**Data section**:

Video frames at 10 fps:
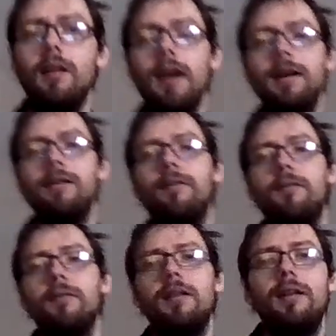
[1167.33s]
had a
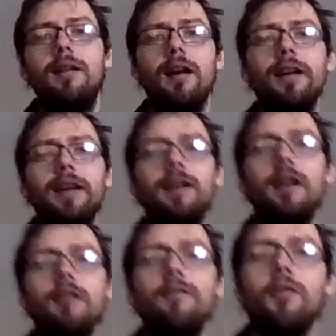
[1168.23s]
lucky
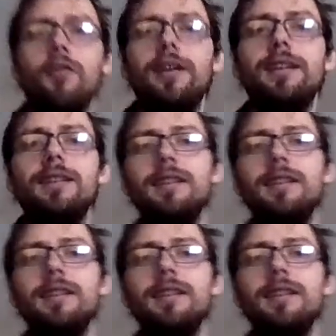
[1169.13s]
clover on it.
...
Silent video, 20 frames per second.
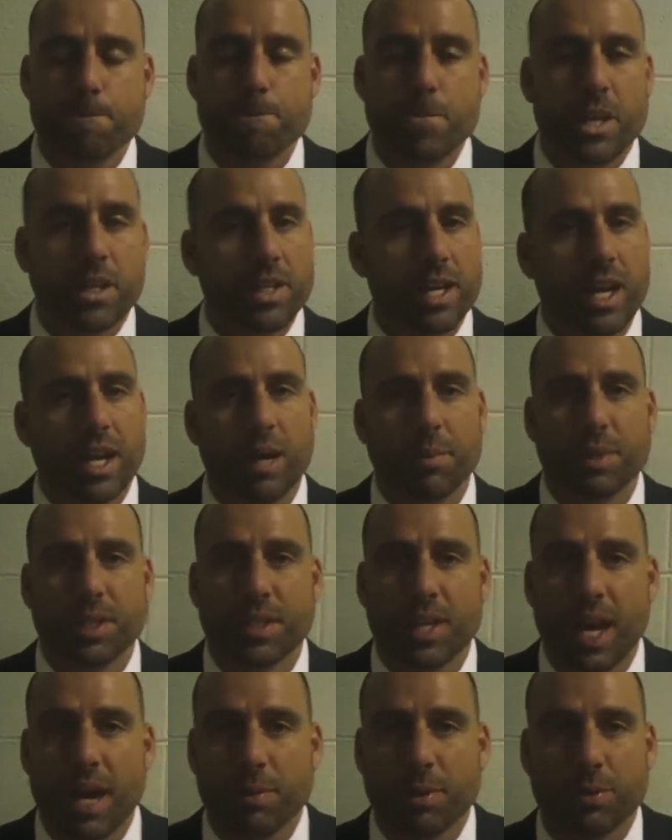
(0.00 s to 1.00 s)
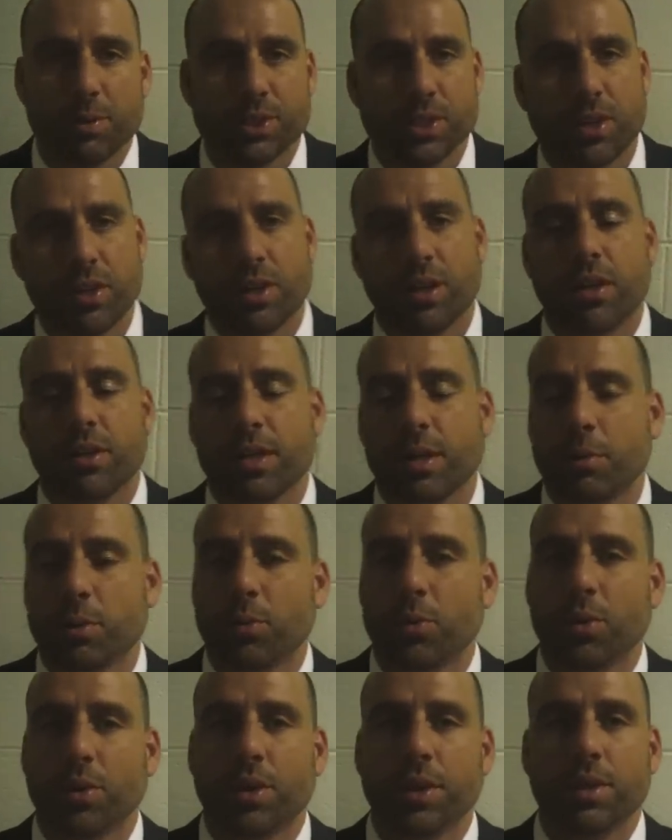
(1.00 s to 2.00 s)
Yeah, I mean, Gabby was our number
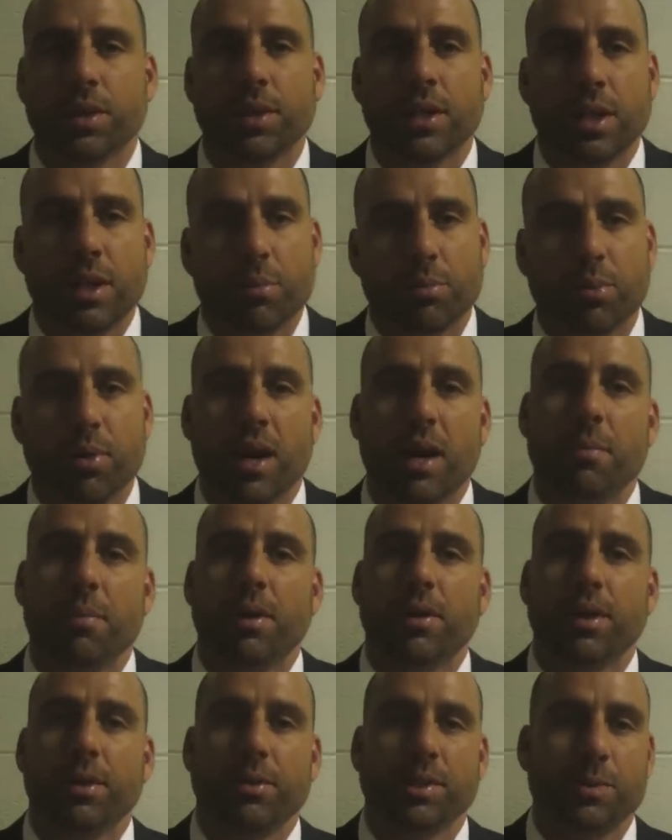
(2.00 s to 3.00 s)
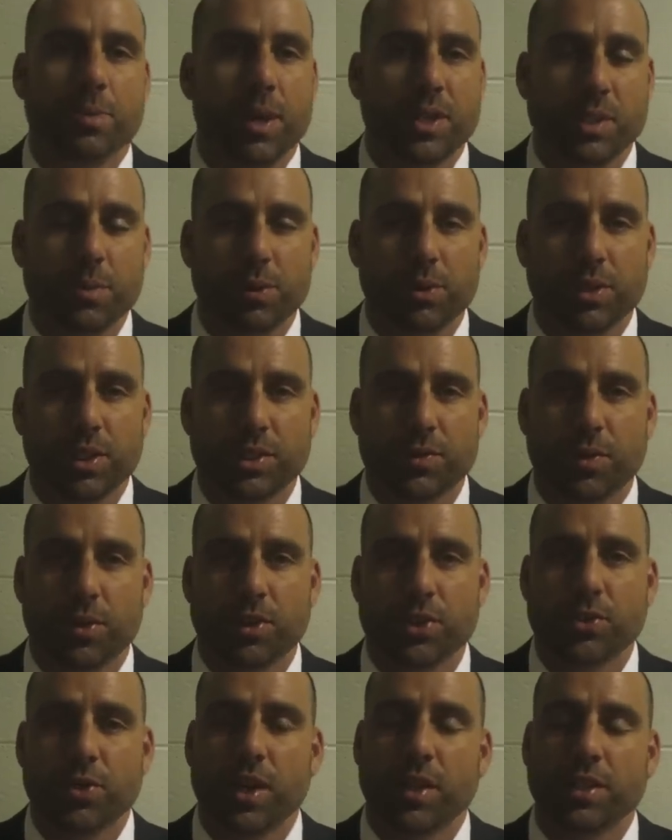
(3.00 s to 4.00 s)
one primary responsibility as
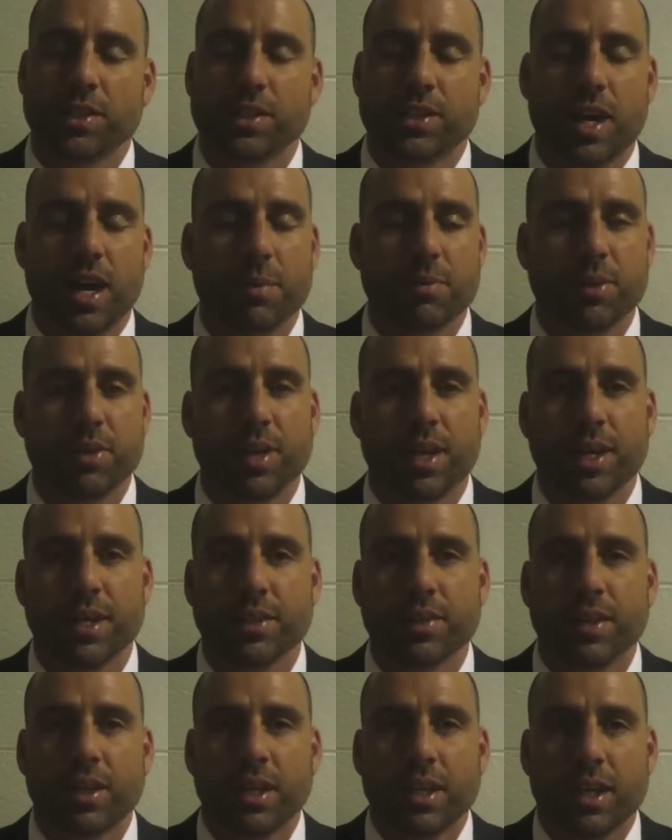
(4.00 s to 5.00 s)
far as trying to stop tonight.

**Description of the task**:
On how many lines of the records above does the word "frames" appear? Answer with only that number.

**Task answer**:
2